Top of Record excerpts

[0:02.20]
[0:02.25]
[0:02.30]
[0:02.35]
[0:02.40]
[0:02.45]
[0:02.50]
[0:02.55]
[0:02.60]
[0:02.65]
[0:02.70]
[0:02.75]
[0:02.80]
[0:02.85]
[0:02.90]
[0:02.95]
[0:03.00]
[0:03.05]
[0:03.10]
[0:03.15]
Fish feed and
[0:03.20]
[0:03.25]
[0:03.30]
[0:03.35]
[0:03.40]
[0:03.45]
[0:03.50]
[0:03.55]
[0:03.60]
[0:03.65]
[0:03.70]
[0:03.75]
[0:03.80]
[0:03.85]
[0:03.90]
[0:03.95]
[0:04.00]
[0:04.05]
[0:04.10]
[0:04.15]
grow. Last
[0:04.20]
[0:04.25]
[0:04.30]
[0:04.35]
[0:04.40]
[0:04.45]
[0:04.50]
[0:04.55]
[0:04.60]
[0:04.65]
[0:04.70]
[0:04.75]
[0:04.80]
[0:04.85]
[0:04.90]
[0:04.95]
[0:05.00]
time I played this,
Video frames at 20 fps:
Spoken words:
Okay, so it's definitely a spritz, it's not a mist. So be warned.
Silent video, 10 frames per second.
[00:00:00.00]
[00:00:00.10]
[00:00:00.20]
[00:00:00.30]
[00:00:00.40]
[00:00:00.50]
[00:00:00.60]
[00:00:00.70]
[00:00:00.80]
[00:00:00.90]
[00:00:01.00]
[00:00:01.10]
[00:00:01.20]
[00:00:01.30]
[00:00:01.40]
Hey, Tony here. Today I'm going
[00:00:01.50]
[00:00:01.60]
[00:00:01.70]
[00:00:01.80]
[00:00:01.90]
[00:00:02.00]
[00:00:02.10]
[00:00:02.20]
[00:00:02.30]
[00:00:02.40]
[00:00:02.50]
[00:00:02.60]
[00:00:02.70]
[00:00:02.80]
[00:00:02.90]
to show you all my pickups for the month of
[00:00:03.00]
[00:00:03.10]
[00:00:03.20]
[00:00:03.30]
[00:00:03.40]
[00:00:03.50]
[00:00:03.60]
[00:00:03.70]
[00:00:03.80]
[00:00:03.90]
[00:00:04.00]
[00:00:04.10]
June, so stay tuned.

Bottom of Record excerpts

> [Task brief]: Retype the listing above in full, exactly as it stands.

> [Answer to this exercise]:
[0:02.20]
[0:02.25]
[0:02.30]
[0:02.35]
[0:02.40]
[0:02.45]
[0:02.50]
[0:02.55]
[0:02.60]
[0:02.65]
[0:02.70]
[0:02.75]
[0:02.80]
[0:02.85]
[0:02.90]
[0:02.95]
[0:03.00]
[0:03.05]
[0:03.10]
[0:03.15]
Fish feed and
[0:03.20]
[0:03.25]
[0:03.30]
[0:03.35]
[0:03.40]
[0:03.45]
[0:03.50]
[0:03.55]
[0:03.60]
[0:03.65]
[0:03.70]
[0:03.75]
[0:03.80]
[0:03.85]
[0:03.90]
[0:03.95]
[0:04.00]
[0:04.05]
[0:04.10]
[0:04.15]
grow. Last
[0:04.20]
[0:04.25]
[0:04.30]
[0:04.35]
[0:04.40]
[0:04.45]
[0:04.50]
[0:04.55]
[0:04.60]
[0:04.65]
[0:04.70]
[0:04.75]
[0:04.80]
[0:04.85]
[0:04.90]
[0:04.95]
[0:05.00]
time I played this,
Video frames at 20 fps:
Spoken words:
Okay, so it's definitely a spritz, it's not a mist. So be warned.
Silent video, 10 frames per second.
[00:00:00.00]
[00:00:00.10]
[00:00:00.20]
[00:00:00.30]
[00:00:00.40]
[00:00:00.50]
[00:00:00.60]
[00:00:00.70]
[00:00:00.80]
[00:00:00.90]
[00:00:01.00]
[00:00:01.10]
[00:00:01.20]
[00:00:01.30]
[00:00:01.40]
Hey, Tony here. Today I'm going
[00:00:01.50]
[00:00:01.60]
[00:00:01.70]
[00:00:01.80]
[00:00:01.90]
[00:00:02.00]
[00:00:02.10]
[00:00:02.20]
[00:00:02.30]
[00:00:02.40]
[00:00:02.50]
[00:00:02.60]
[00:00:02.70]
[00:00:02.80]
[00:00:02.90]
to show you all my pickups for the month of
[00:00:03.00]
[00:00:03.10]
[00:00:03.20]
[00:00:03.30]
[00:00:03.40]
[00:00:03.50]
[00:00:03.60]
[00:00:03.70]
[00:00:03.80]
[00:00:03.90]
[00:00:04.00]
[00:00:04.10]
June, so stay tuned.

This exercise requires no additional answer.